But theoretically, the fact that they can catch the virus from people means they can pass it back, according to researchers. This would be a particular concern if, say, they incubated a highly contagious vaccine-resistant variant.
Pets like cats, dogs and hamsters; zoo animals such as big cats, primates and hippos; farmed mink; and wildlife such as deer and anteaters are among the animals in which Covid-19 infections have been reported. For the study, published Thursday in the American Academy of Microbiology’s journal mBio, the researchers captured 79 rats from three sites in Brooklyn in 2021 and tested them for exposure to SARS-CoV-2.
19% of rats infected weith SARS-CoV-2
Fifteen of the rats, about 19%, showed evidence of infection with SARS-CoV-2, according to the study, published Thursday in mBio.
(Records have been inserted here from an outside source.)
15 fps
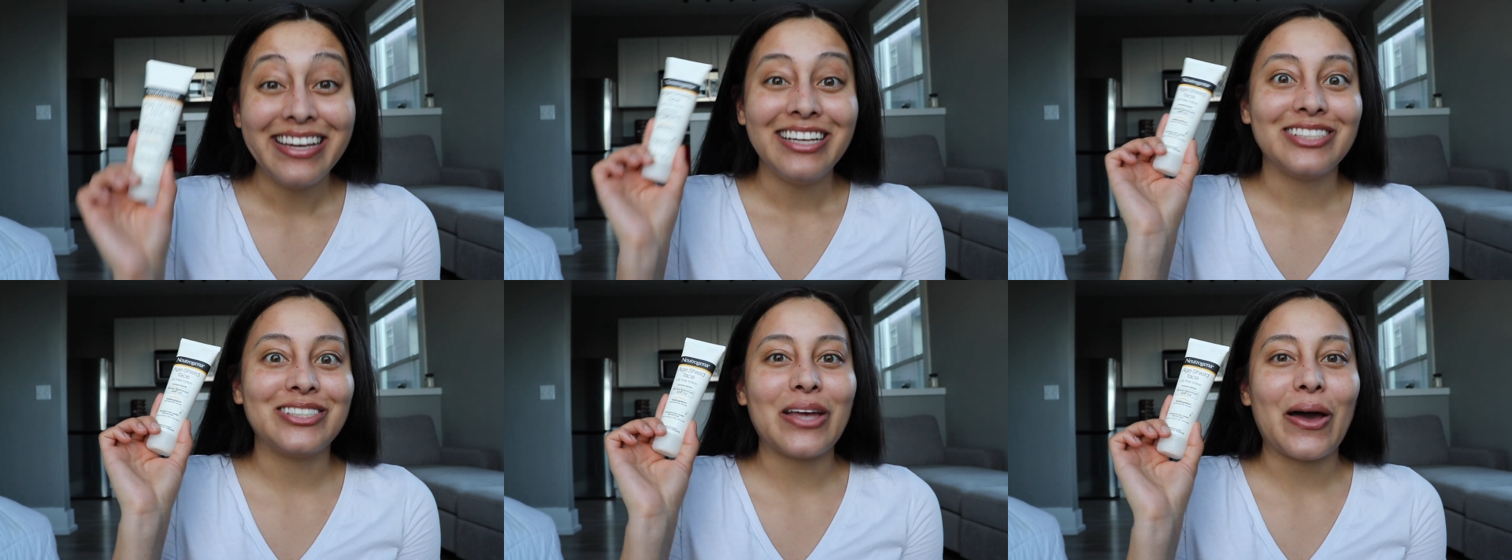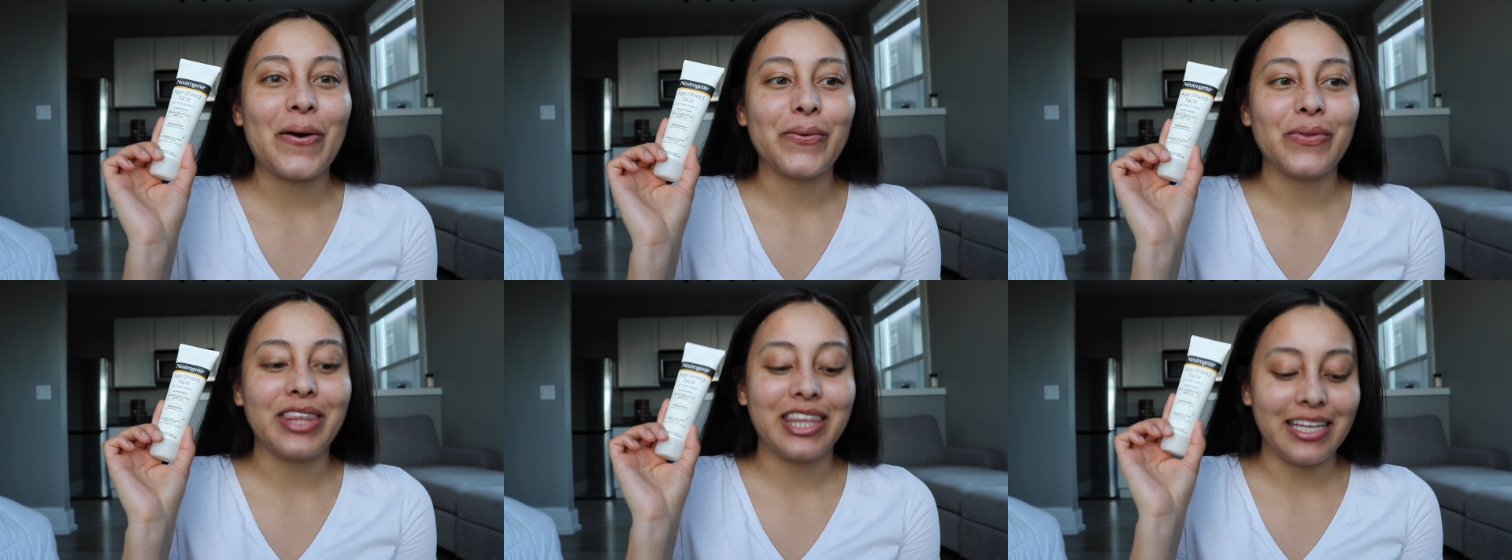
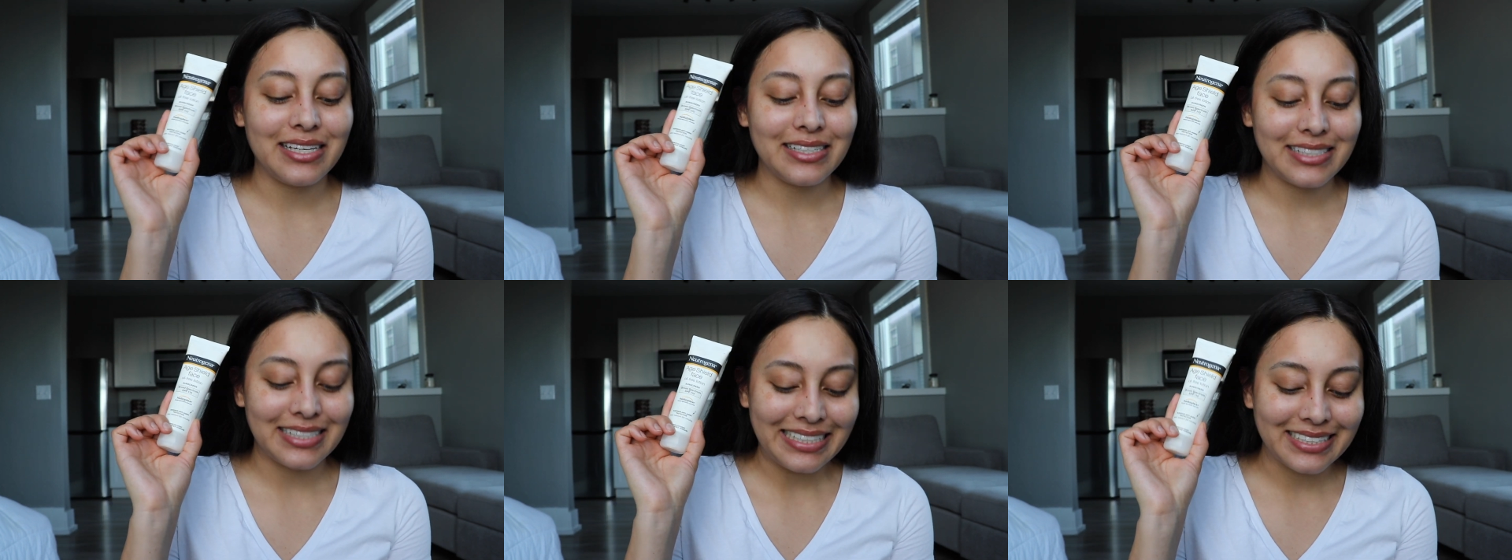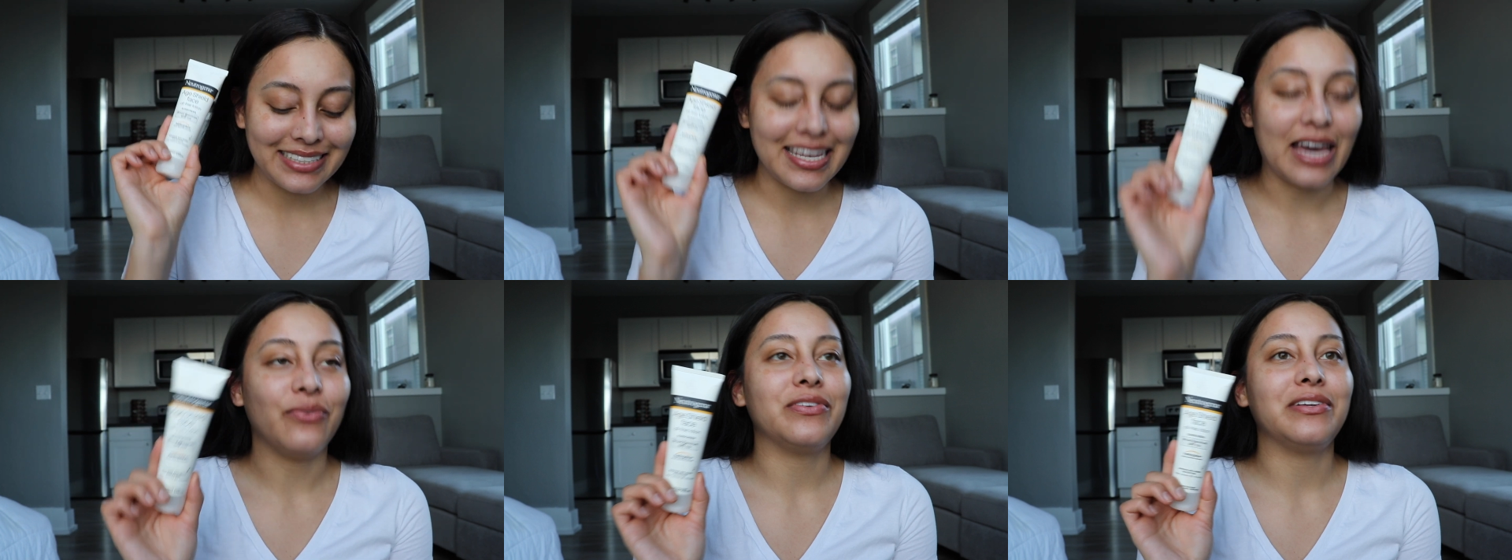So this
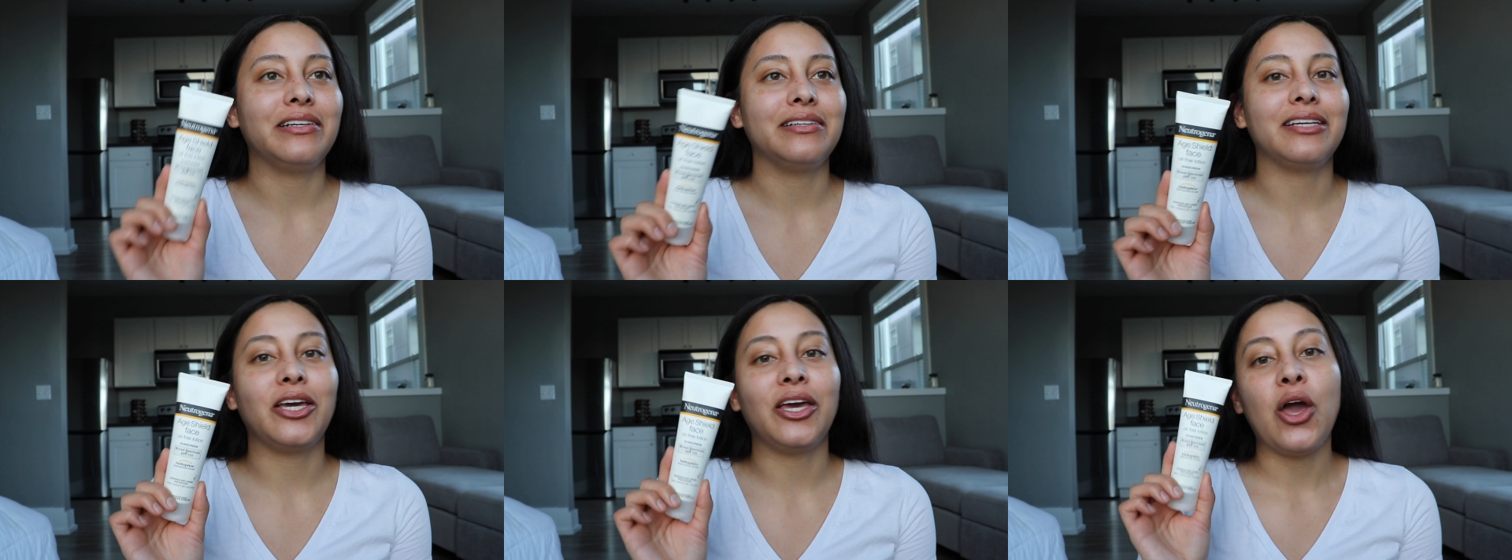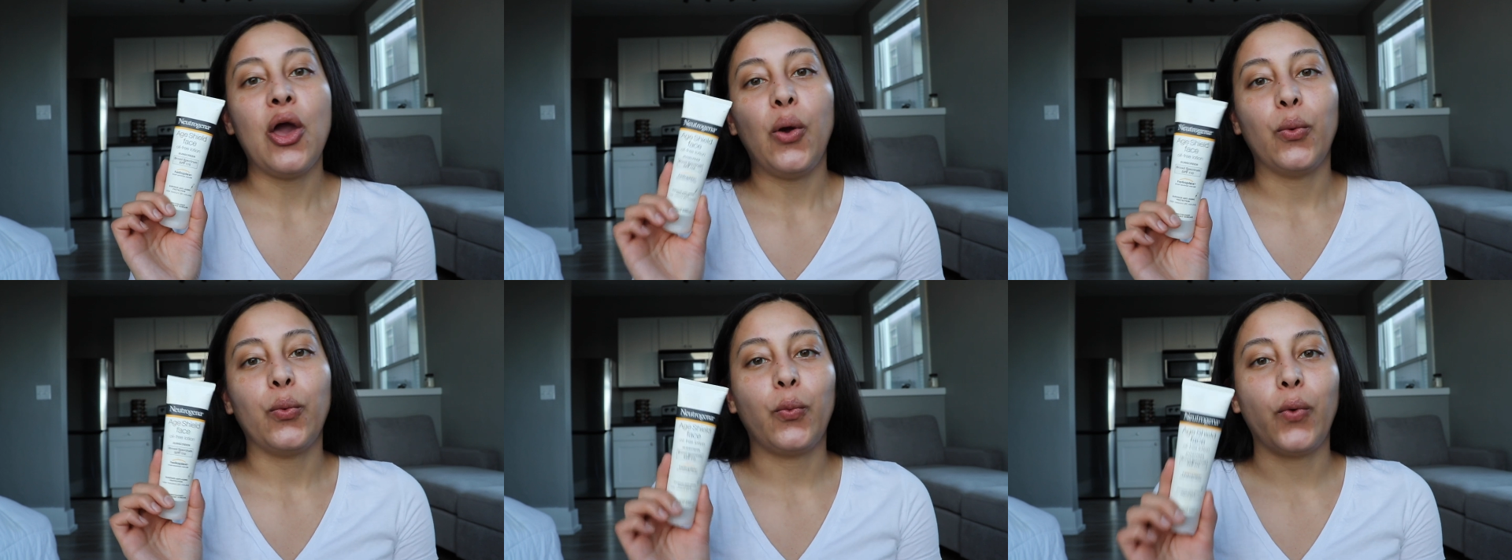definitely
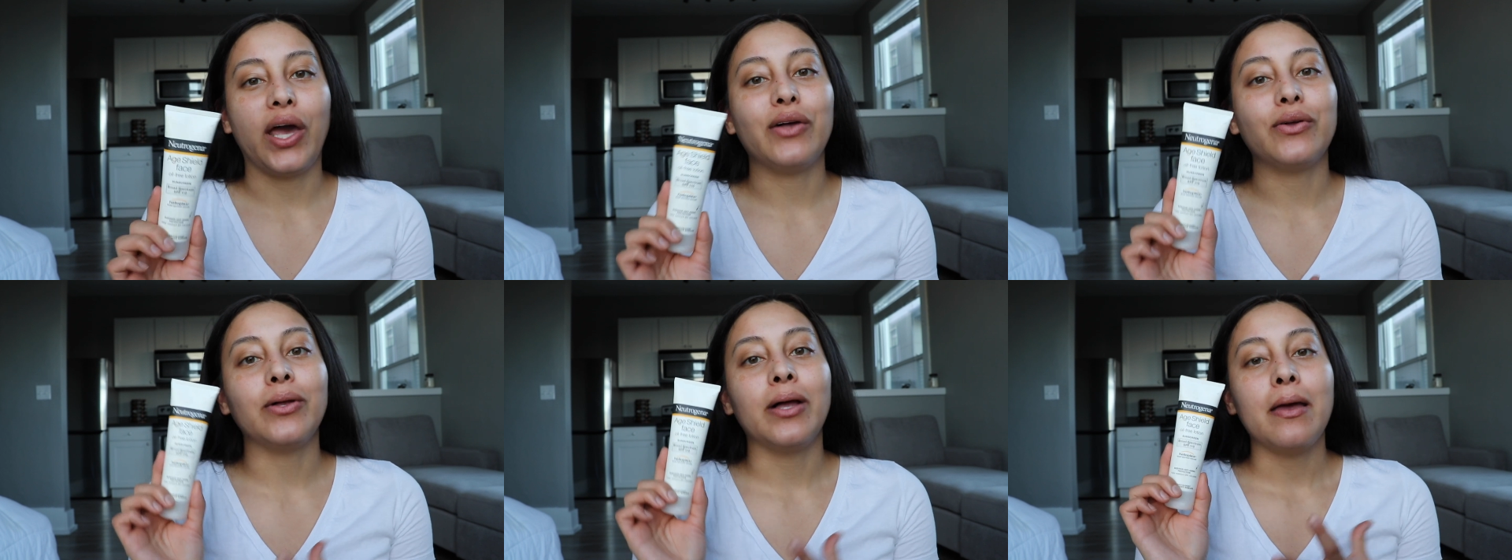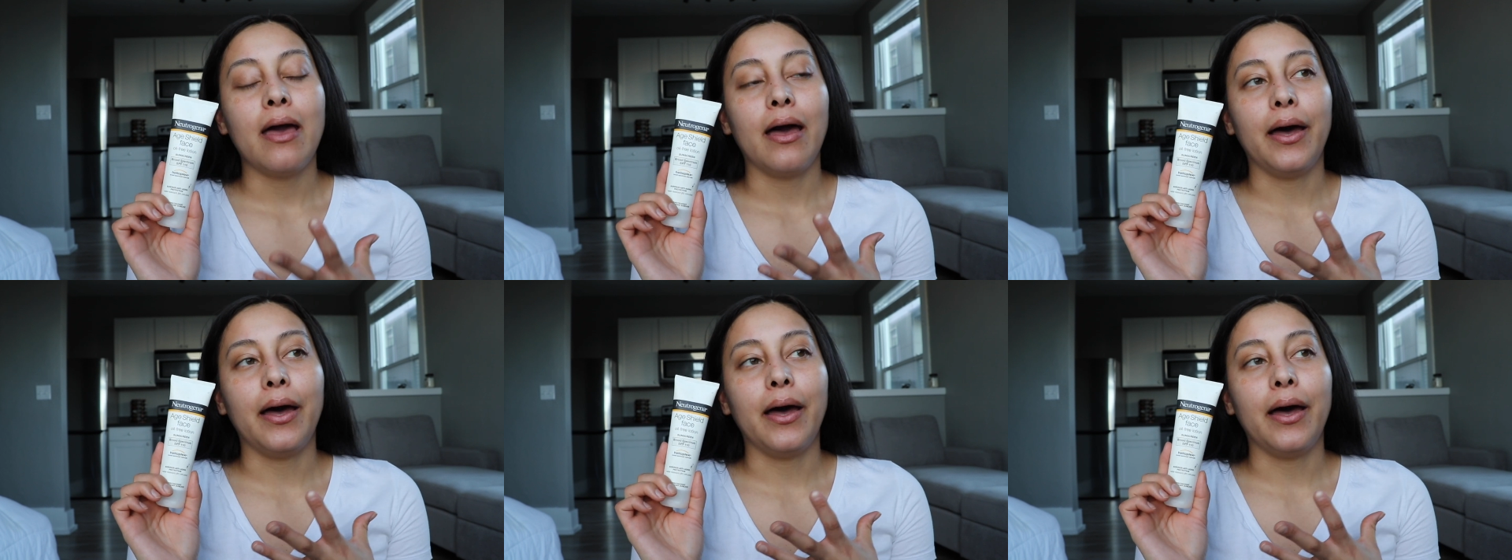will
Two of those were infected at the time of study, though they didn’t show any obvious symptoms, according to Xiu-Feng “Henry” Wan, a pathogen expert at the University of Missouri, who helped lead the study.
“Most of the rats were trapped in city parks within Brooklyn, although some were captured near buildings outside of park boundaries,” study co-author Dr Tom DeLiberto, SARS-CoV-2 coordinator with the US Department of Agriculture’s Animal and Plant Health Inspection Service, said in a news release.
16.5% rats had antibodies against the virus
Thirteen, or 16.5%, of the 79 rats were found to have IgG or IgM antibodies against the virus, suggesting a previous infection with SARS-CoV-2.
“A number of studies have suggested that fragments of SARS-CoV-2 genomes were identified in sewage water systems, and that the prevalence of SARS-CoV-2 in sewage water systems coincides with outbreaks in resident human populations,” the researchers note.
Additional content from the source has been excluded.